A spike in recent phishing attacks can be traced back to criminals learning how to exploit Google Services.
Social distancing has meant entire businesses are relying on the Google ecosystem to provide a reliable way to digitise the traditional office. Recently a report has been published detailing how services like Google Forms, Google Docs, and others are being used by malicious actors to give their spoofing attempts a false sense of legitimacy. This is a tactic that attackers are using and is starting to trend in the cyber–crime world.
At the beginning of November, researchers found 265 Google Forms impersonating telecom brands, banking companies , and even government agencies that were being used in phishing attacks. The forms were removed by Google after researchers reported them. Scammers were also found to be using a legitimate Google Drive collaboration tool to trick victims into clicking on malicious links. Even Google Calendar has been abused in the past, in a sophisticated cyberattack that targeted mobile Gmail users through fraudulent, unsolicited meeting notifications in Q1 of 2020. For its part, Google stresses the company is taking every measure to keep malicious actors off their platforms.

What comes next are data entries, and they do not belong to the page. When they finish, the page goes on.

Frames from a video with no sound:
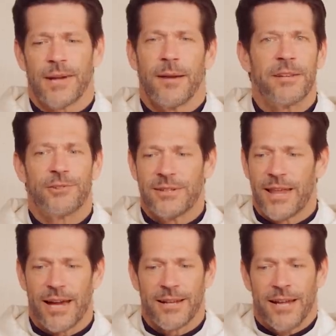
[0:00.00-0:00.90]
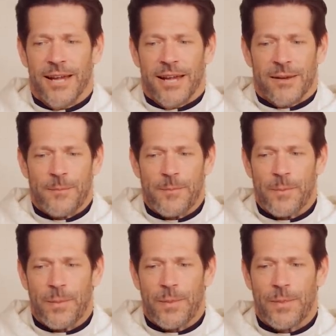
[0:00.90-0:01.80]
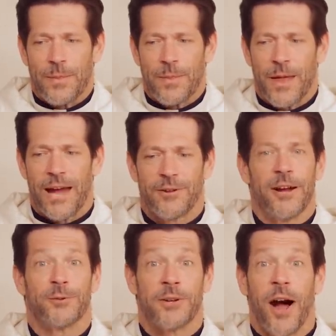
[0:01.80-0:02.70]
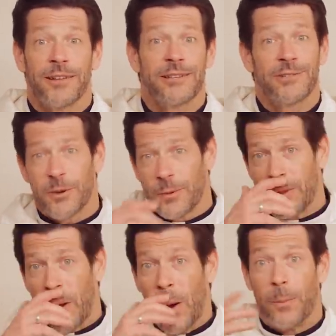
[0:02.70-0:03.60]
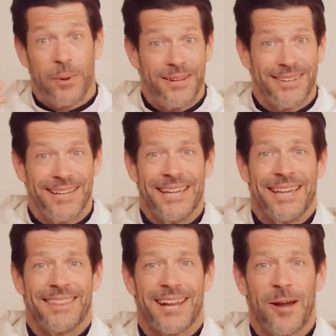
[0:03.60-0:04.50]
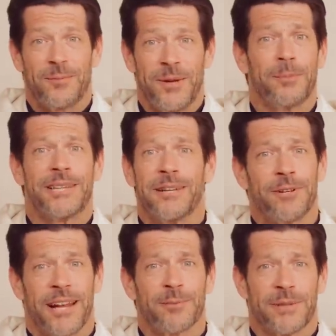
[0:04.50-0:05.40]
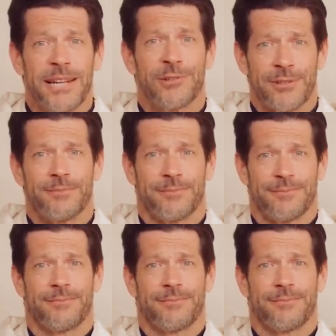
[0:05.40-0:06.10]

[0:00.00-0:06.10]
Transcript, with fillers: I mentioned that I had gone to college with the hope that I would be able to give her an explanation.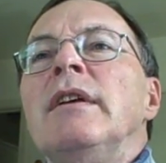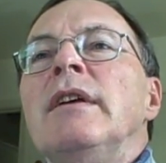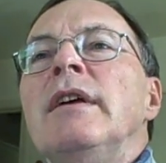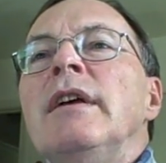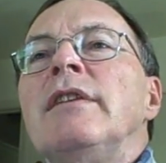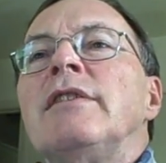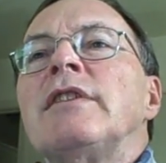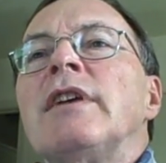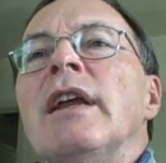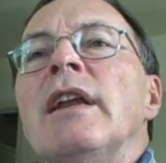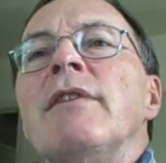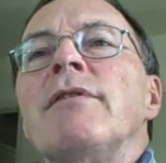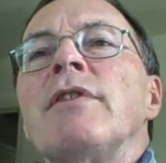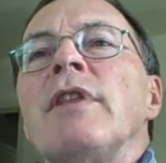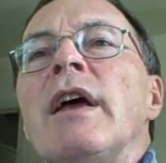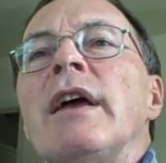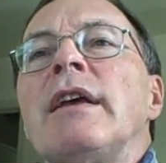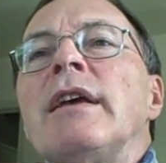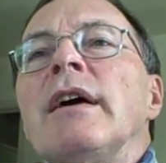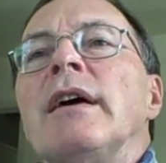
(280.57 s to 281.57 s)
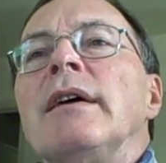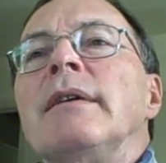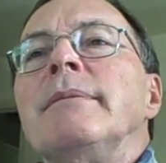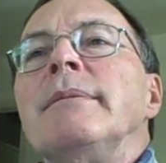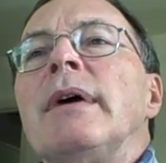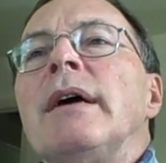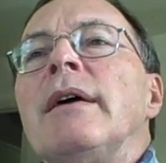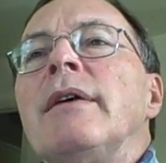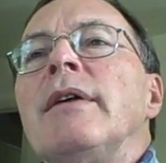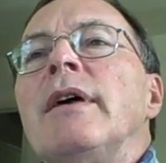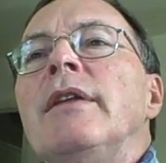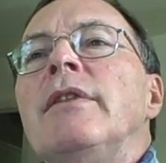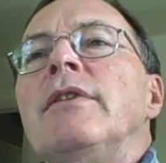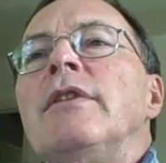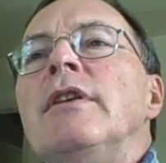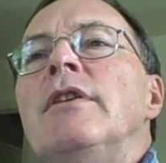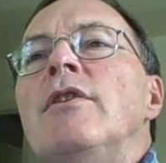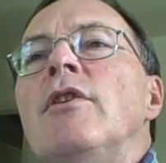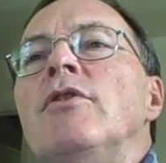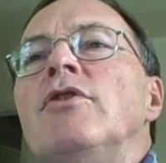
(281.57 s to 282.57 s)
It's kind of like the
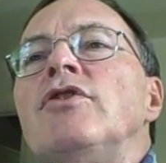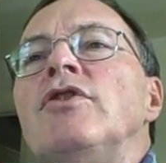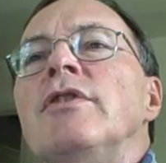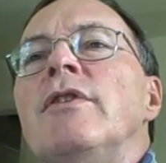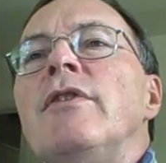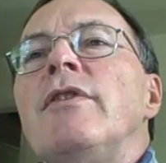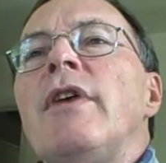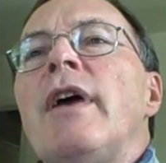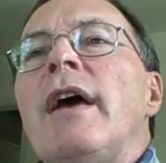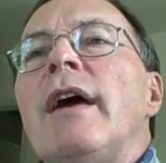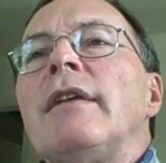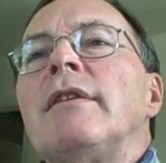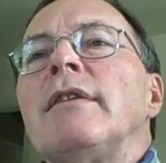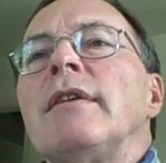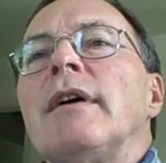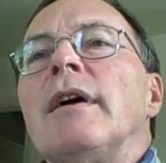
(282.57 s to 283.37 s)
notion that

Phishing emails are one of the biggest threats to companies with over 3.4 billion potential phishing emails being sent every day with a success rate of 55% globally over a 12-month period. And with phishing emails growing in complexity every day it is becoming more and more important to be educated on what to look out for when dealing with email security, as even dedicated filters can miss some of the sophisticated templates.
You can help yourself by looking out for tell-tale signs of a phishing email, such as:
Always check the email address that sent the email, not just the sender’s name.
Never click links in emails unless you are certain the email is legitimate.
If the email appears to be ‘too good to be true’ it most likely is.